- MATERIAL TO PROCESS -
Start of Block
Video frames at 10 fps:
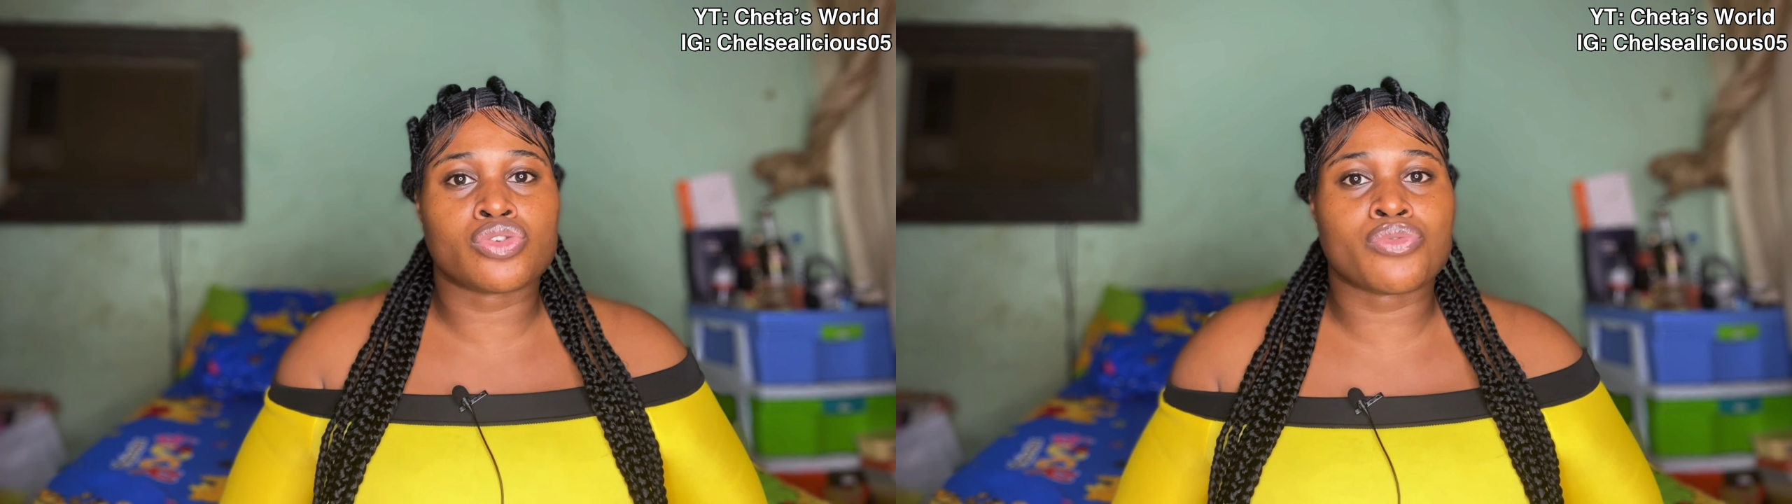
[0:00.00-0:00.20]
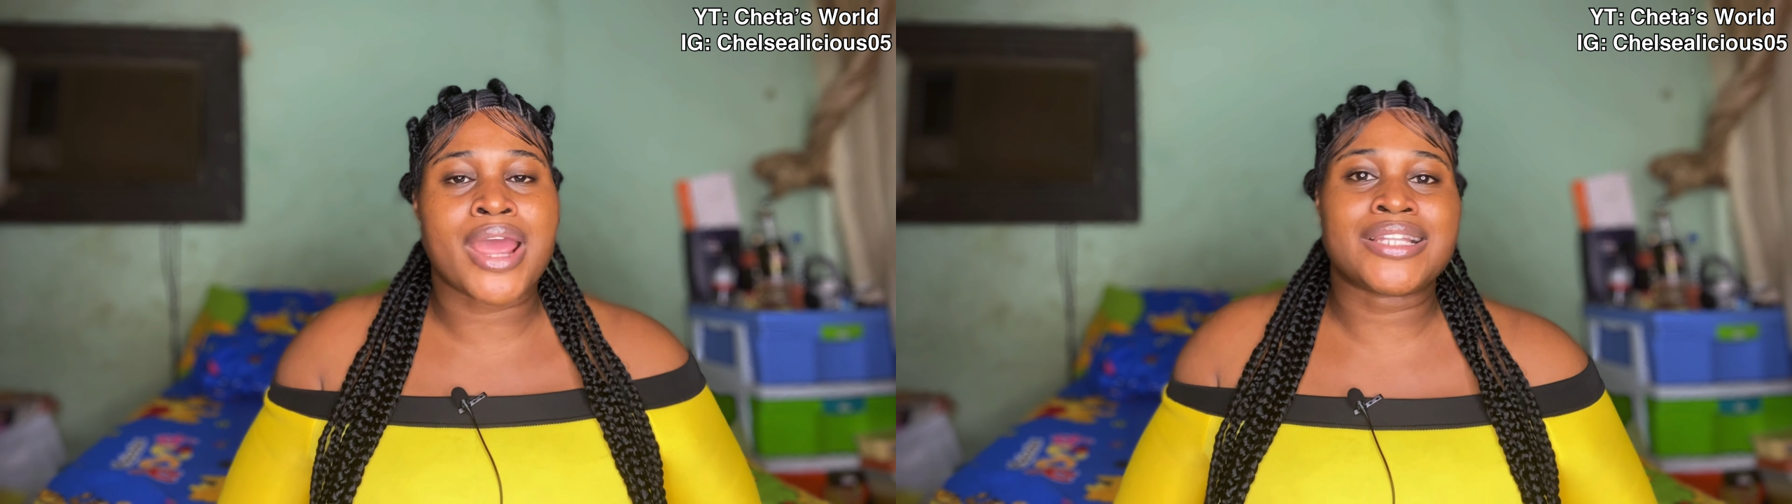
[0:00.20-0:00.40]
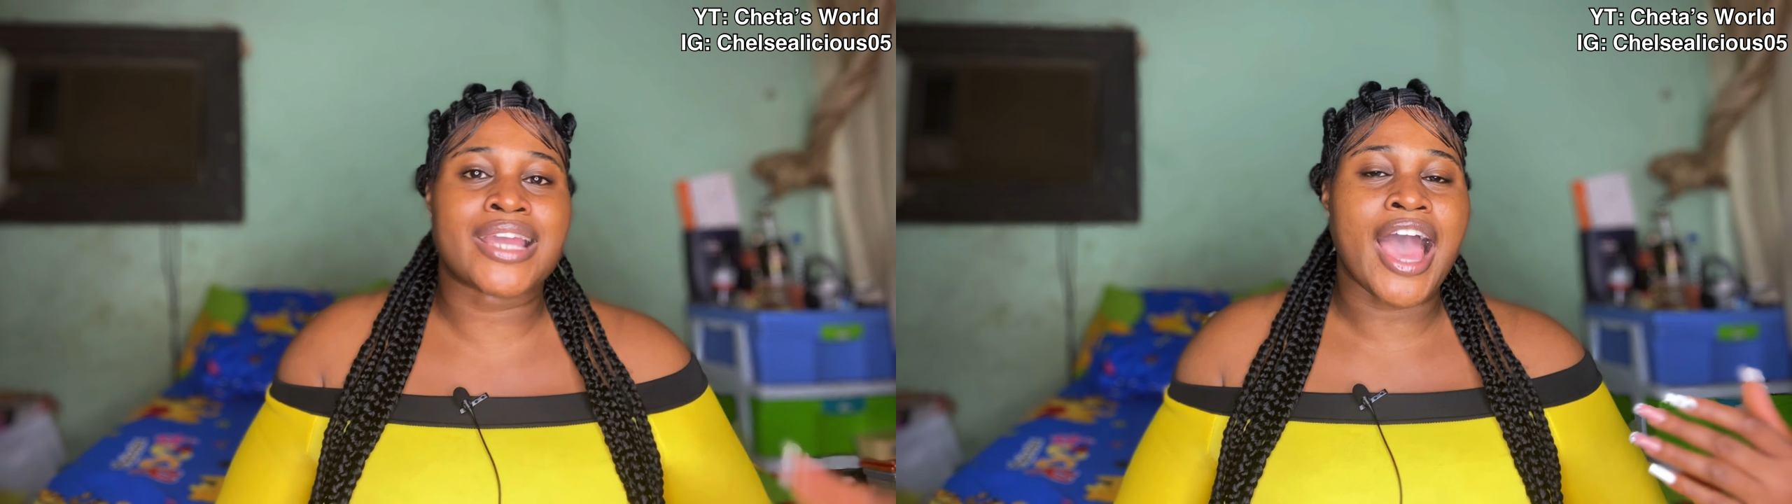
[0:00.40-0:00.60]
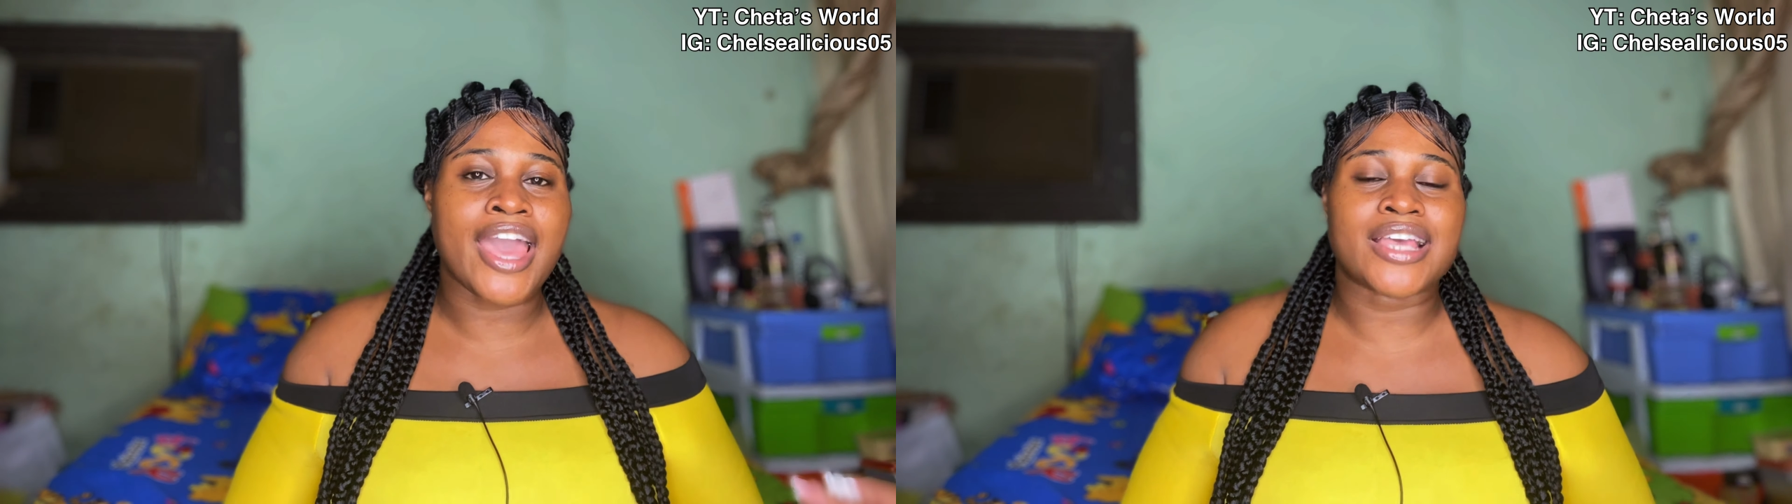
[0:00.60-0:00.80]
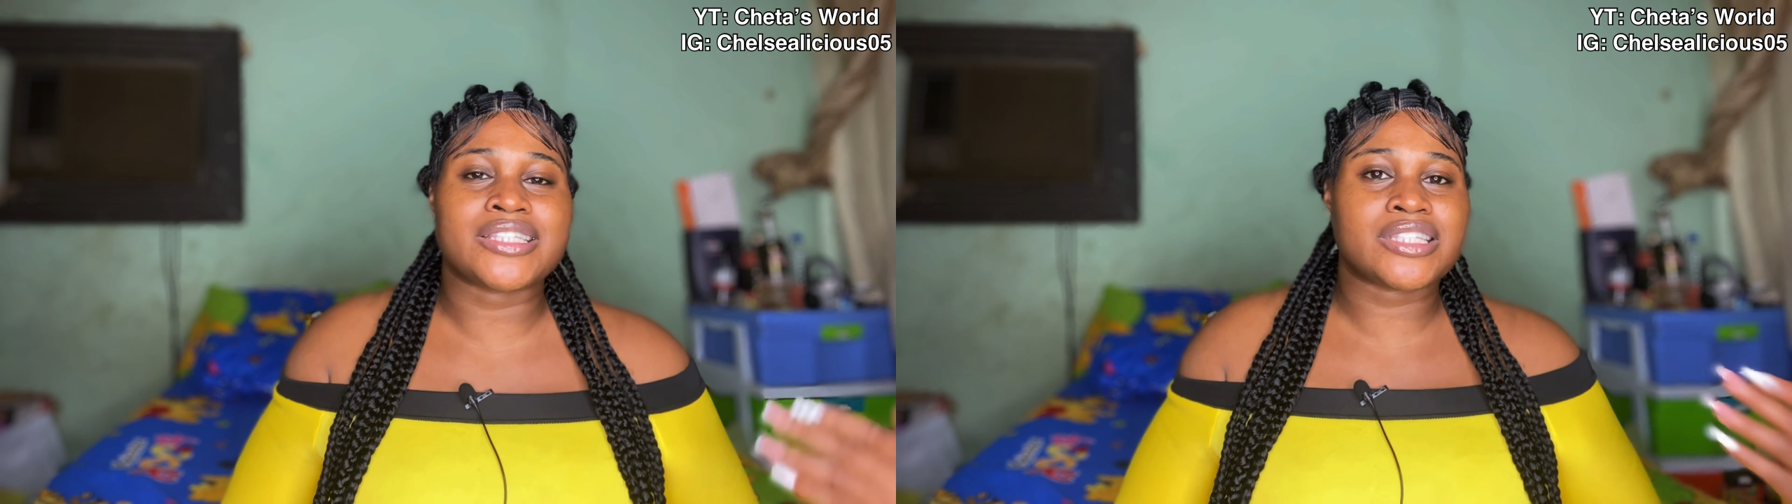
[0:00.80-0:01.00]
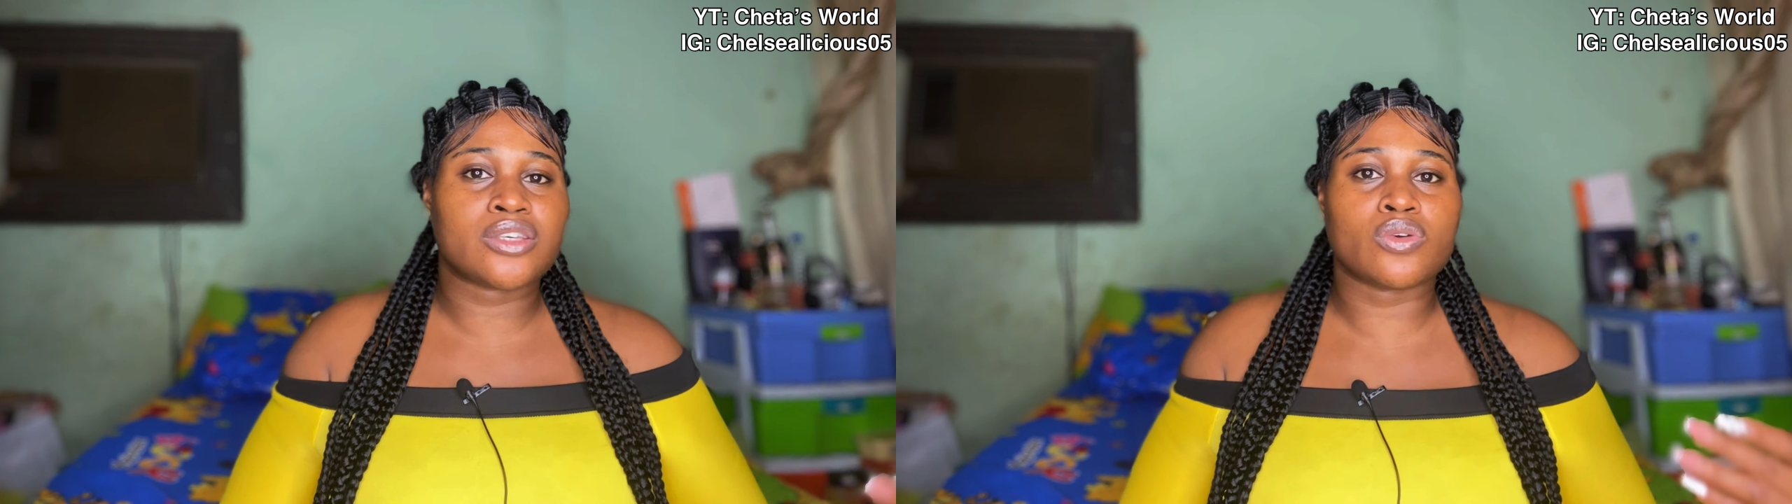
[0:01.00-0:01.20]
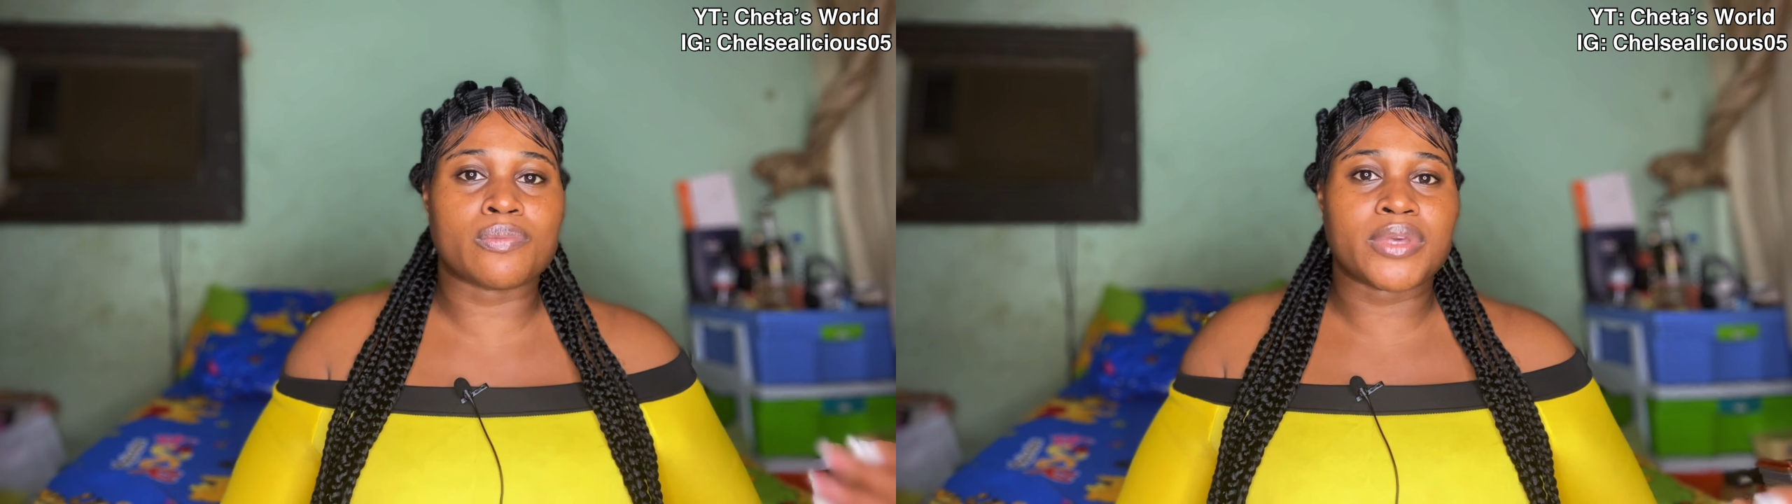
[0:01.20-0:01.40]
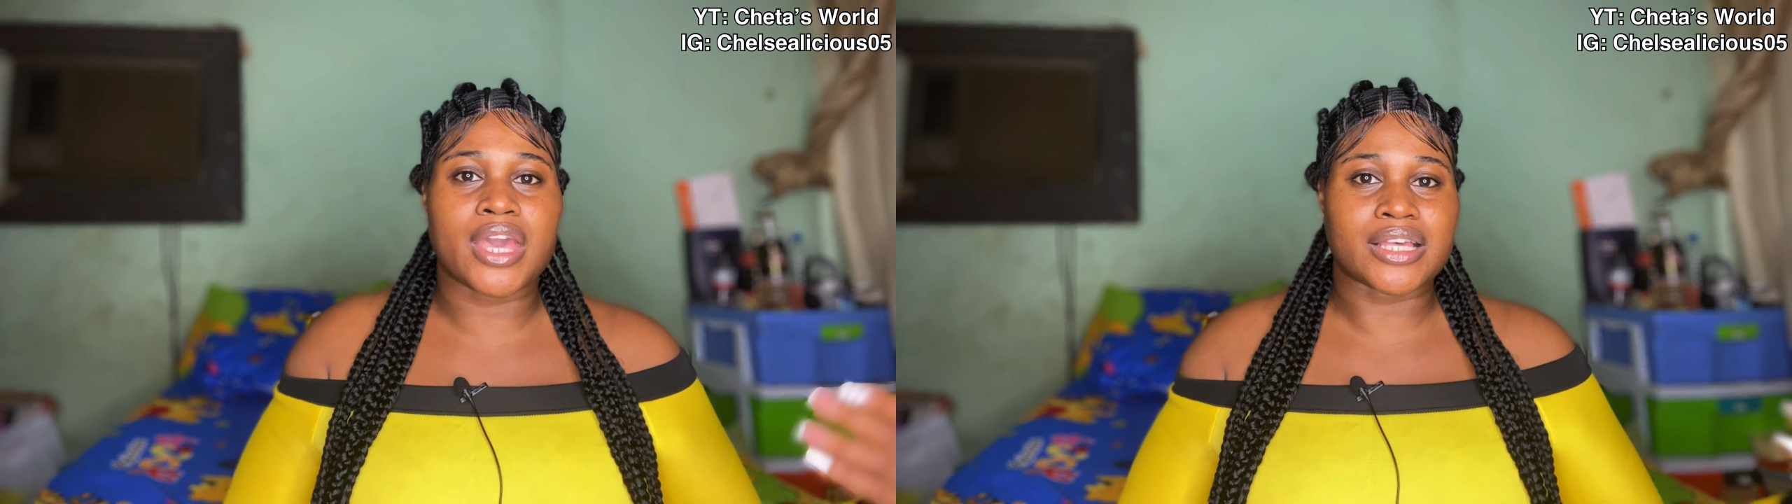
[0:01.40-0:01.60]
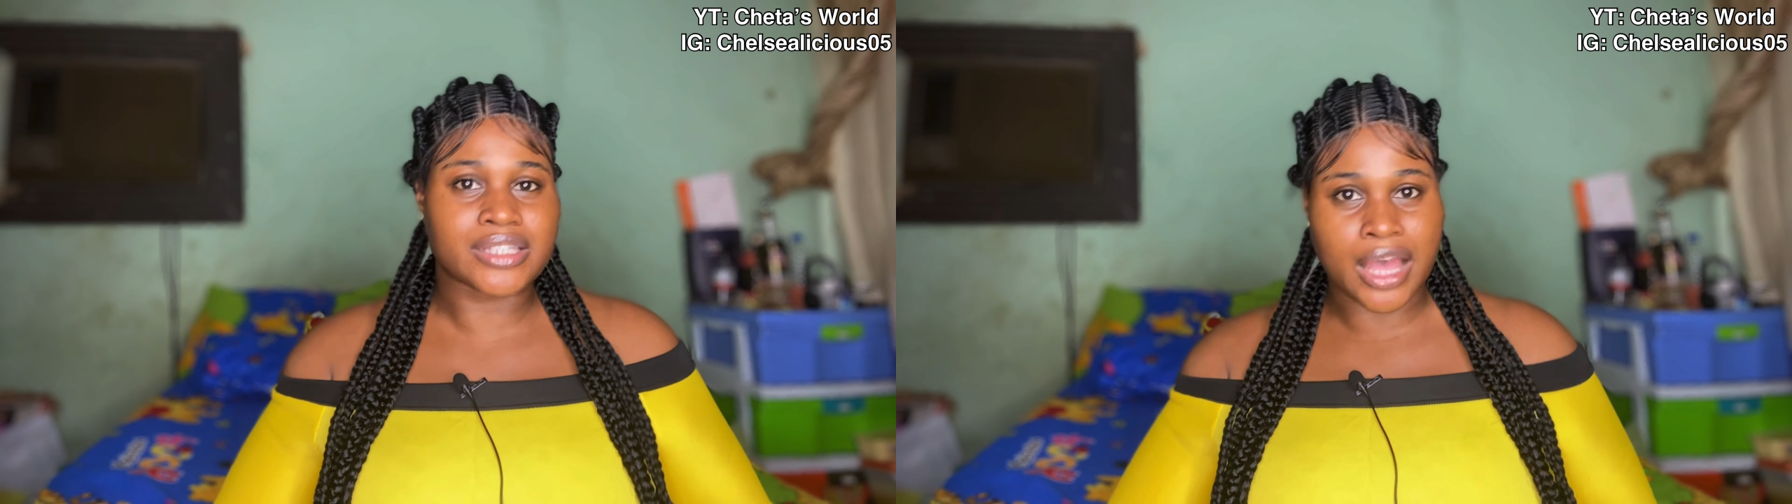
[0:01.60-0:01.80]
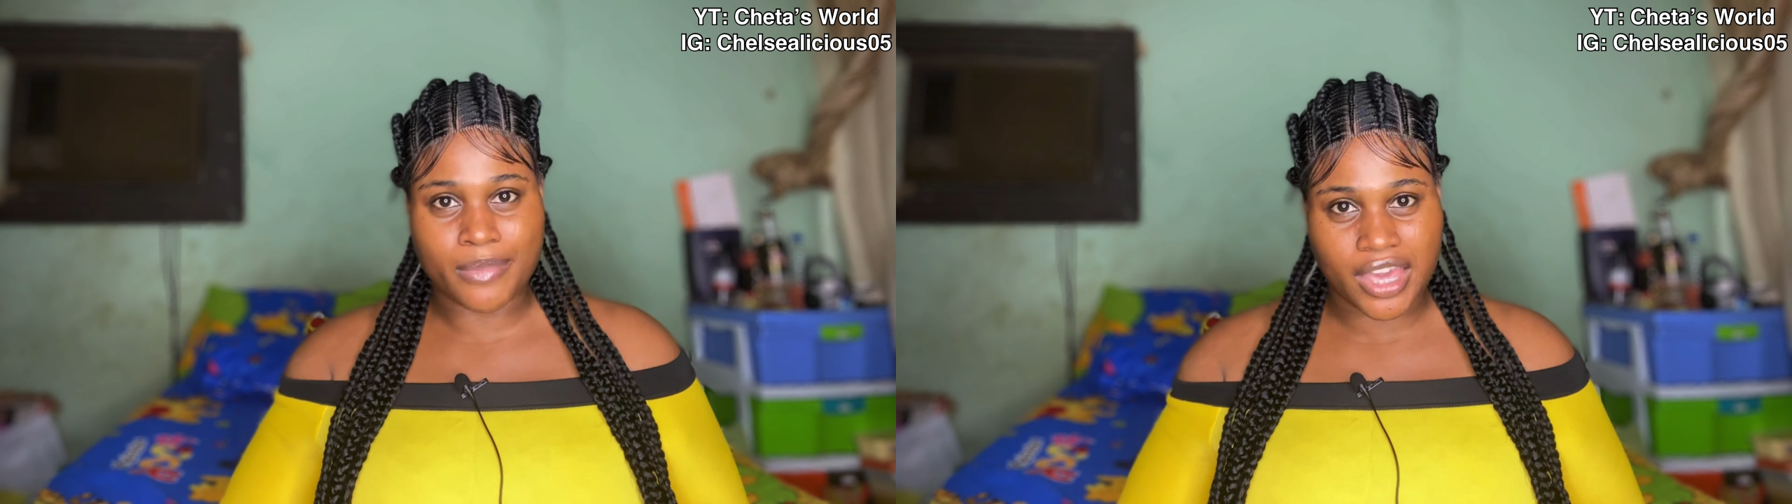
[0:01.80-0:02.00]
to write the ISTQB exam.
End of Block
- AIM OF THE EXERCISE -
Skipping any pictures, copy the entries exactly as they appear.

- EXPECTED OUTPUT -
Video frames at 10 fps:
[0:00.00-0:00.20]
[0:00.20-0:00.40]
[0:00.40-0:00.60]
[0:00.60-0:00.80]
[0:00.80-0:01.00]
[0:01.00-0:01.20]
[0:01.20-0:01.40]
[0:01.40-0:01.60]
[0:01.60-0:01.80]
[0:01.80-0:02.00]
to write the ISTQB exam.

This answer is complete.